Study reveals that most southern colleges remain segregated
Jet, June 12, 1995
School segregation has been illegal for 41 years, but most public Southern colleges and universities remain segregated, a new report has revealed.
The study, conducted by the Southern Education Foundation Inc. in Atlanta, focused on colleges in 12 Southern states: Alabama, Florida, Georgia, Kentucky, Louisiana, Maryland, Mississippi, North Carolina, Pennsylvania, Tennessee, Texas and Virginia.
Whites and minorities still often attend different public universities, according to the new study. Blacks also receive college degrees at a lower rate than Whites, the study reveals.
The number of Whites who hold bachelor's degrees in all 12 Southern states studied in the report, is about twice as high as the number of Black adults who are college graduates. And the high schools that Blacks and Hispanics attend often fail to prepare them for college.
The study, "Redeeming the American Promise," is the result of 18-months of research and investigation by a 26-member panel of educators, including presidents of historically Black and traditionally White colleges, leaders of educational associations, school superintendents, elected officials, activists, lawyers and business leaders.
The study found that most universities in the South remain more than 80 percent White, while more than 60 percent of Black college freshmen attend historically Black colleges and universities.
The study found that increasingly, minority students feel unwelcome at some White colleges and that "the environments at these institutions negatively affect what and how they learn."
The study noted, "Minorities have come very late to the American promise of freedom and opportunity. They find it stir excludes them. Legislation has not secured it; court decisions have not guaranteed it; goodwill has not provided it; perseverance has not yet wrested it from the hands of those reluctant to live out its true meaning."
The study also stated, "This report is about unkept promises and a historic chance to fulfill them. American education has failed for too long to provide opportunity for too many minority young people." The study continued, "And though the consequences of this failure have cost the nation dearly, nowhere have they exacted as high a price as in the formerly segregated states of the South, where unequal education has resulted in withered hopes and wasted lives. To make real the promise of equal opportunity, we must at last provide equal opportunity for all."
The study noted, "Recent poll results report that only one-quarter of academic administrators believe that their campuses provide a "very good" or "excellent" climate for Black students; even fewer believe that their campus climates are supportive of Hispanic students."
The study also pointed out that "another national survey revealed that almost one-third (32 percent) of Black students had experienced racial harassment; 51 percent had heard faculty make inappropriate remarks regarding minority students."
The Southern Education Foundation is a nonprofit group that works to promote high-quality education in the South for Black and low-income residents.
The study, financed by the Ford Foundation, follows a 1992 Supreme Court ruling on desegregation and higher education in Mississippi.
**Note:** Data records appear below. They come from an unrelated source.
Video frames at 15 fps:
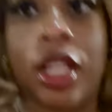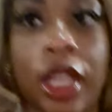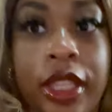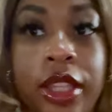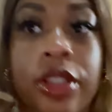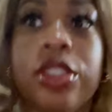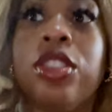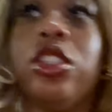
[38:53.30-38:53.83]
Like,
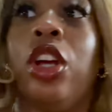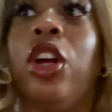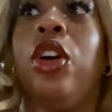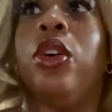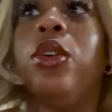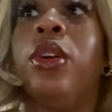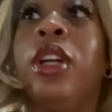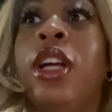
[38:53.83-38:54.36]
there's
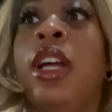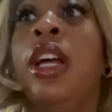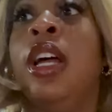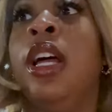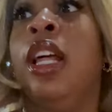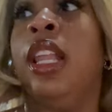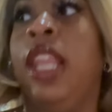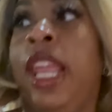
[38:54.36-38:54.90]
no
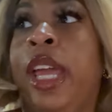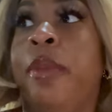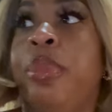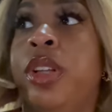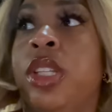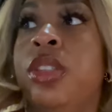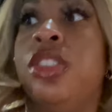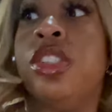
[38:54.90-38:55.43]
light
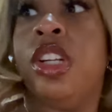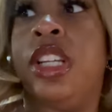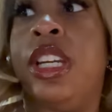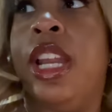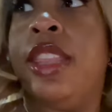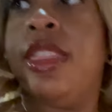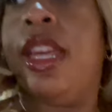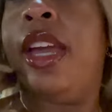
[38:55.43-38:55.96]
pollution or
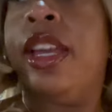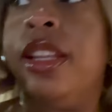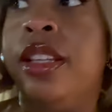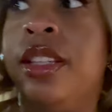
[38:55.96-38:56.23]
nothing.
The new study was released on the 41st anniversary of the historic Brown vs. Board of Education decision in which the U.S. Supreme Court ruled that segregation in public elementary and secondary schools violated the U.S. Constitution.
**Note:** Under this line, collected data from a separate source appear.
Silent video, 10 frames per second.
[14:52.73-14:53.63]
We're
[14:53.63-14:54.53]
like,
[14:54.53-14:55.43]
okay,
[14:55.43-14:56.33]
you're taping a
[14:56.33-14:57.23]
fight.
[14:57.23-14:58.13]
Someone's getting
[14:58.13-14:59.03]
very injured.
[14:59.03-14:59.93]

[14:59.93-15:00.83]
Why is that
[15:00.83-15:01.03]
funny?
In 1992, the Supreme Court applied that to public colleges, ruling that. Mississippi had not done enough to end segregation in its state universities by simply ending the legal system of segregation in its state university by simply ending the legal system of segregation. Instead, Mississippi also had to end "any policies traceable" to the old system that had a discriminatory effect.
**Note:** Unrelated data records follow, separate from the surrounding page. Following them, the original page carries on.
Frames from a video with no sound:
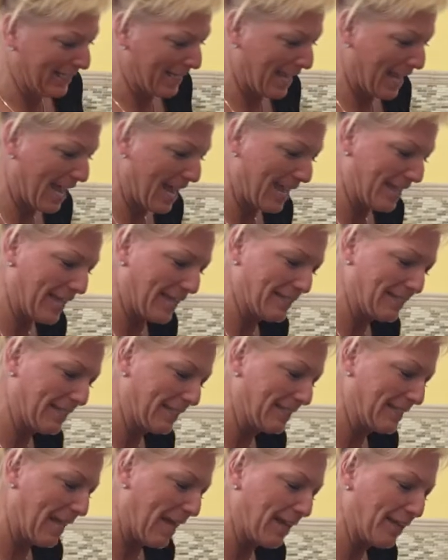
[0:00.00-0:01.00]
Yeah, that's
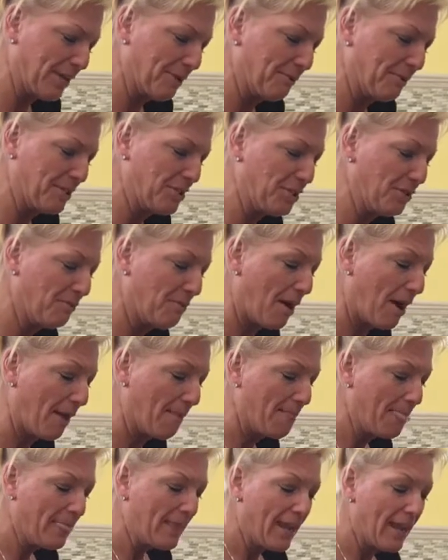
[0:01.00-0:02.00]
exactly what you want.
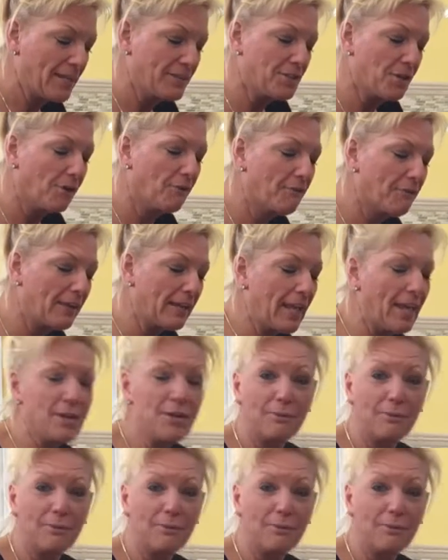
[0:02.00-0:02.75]
And don't forget,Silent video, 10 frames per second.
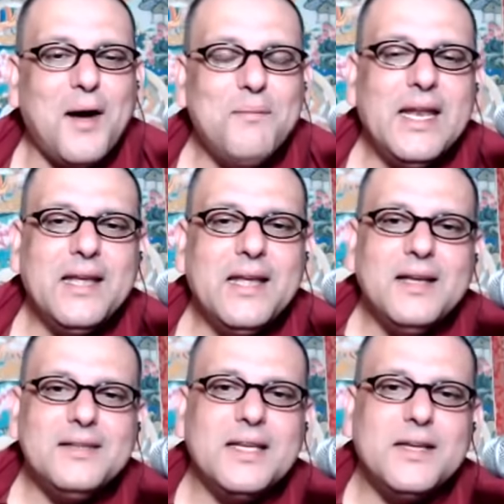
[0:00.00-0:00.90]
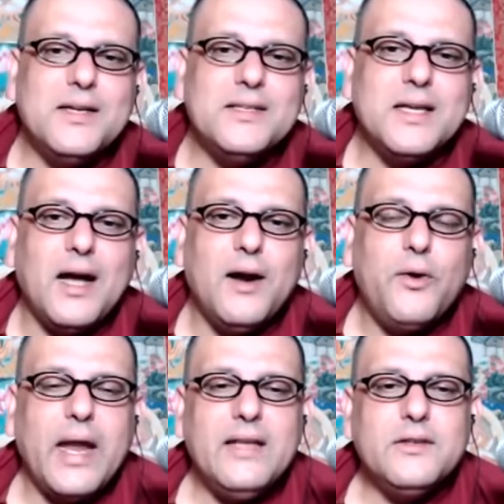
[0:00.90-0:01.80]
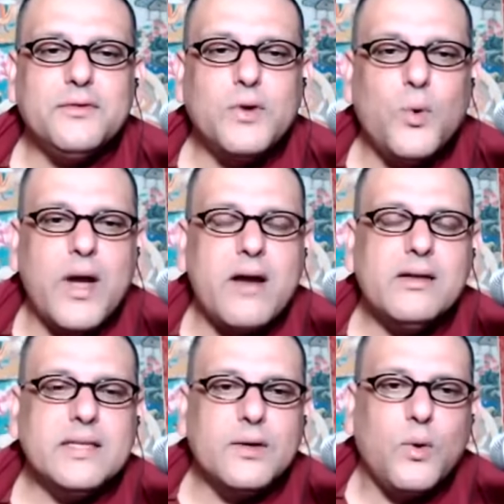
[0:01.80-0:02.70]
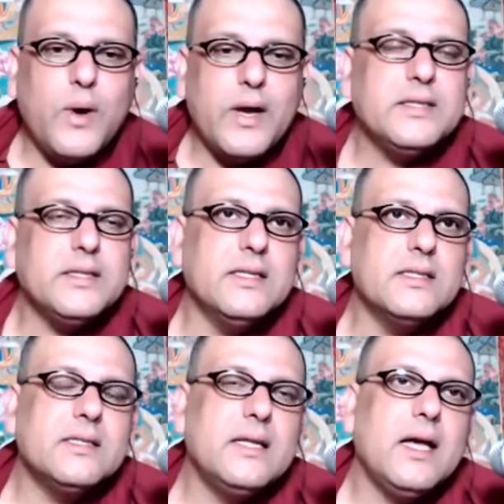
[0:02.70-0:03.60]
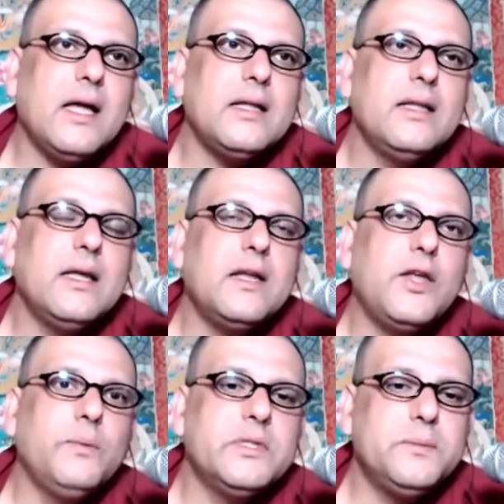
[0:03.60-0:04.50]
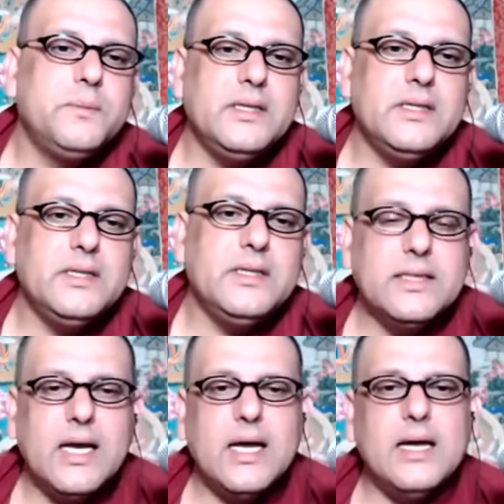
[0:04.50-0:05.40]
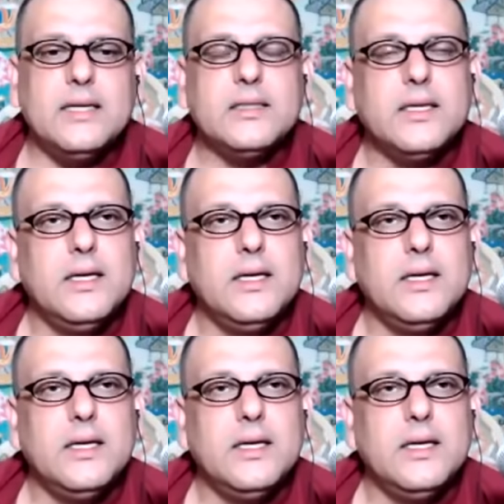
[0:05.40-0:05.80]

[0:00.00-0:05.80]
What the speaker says: meaning that there is a range of queries and questions that human species has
For example, the court found Mississippi had perpetuated segregation by relying on standardized tests, which discriminated against Blacks, for admission to its "flagship" historically White colleges.
Other findings include:
* In the 1-2 states studied, only 53 percent of Black students who took a common college-entrance test had taken courses recommended for college preparation, compared with 67 percent of White test-takers.
* In eight of the states studied, fewer than 10 percent of Black first-time freshmen students had enrolled in their state's "flagship" university. In 10 of the states, more than 60 percent of Black first-time freshmen attended historically Black colleges or community colleges.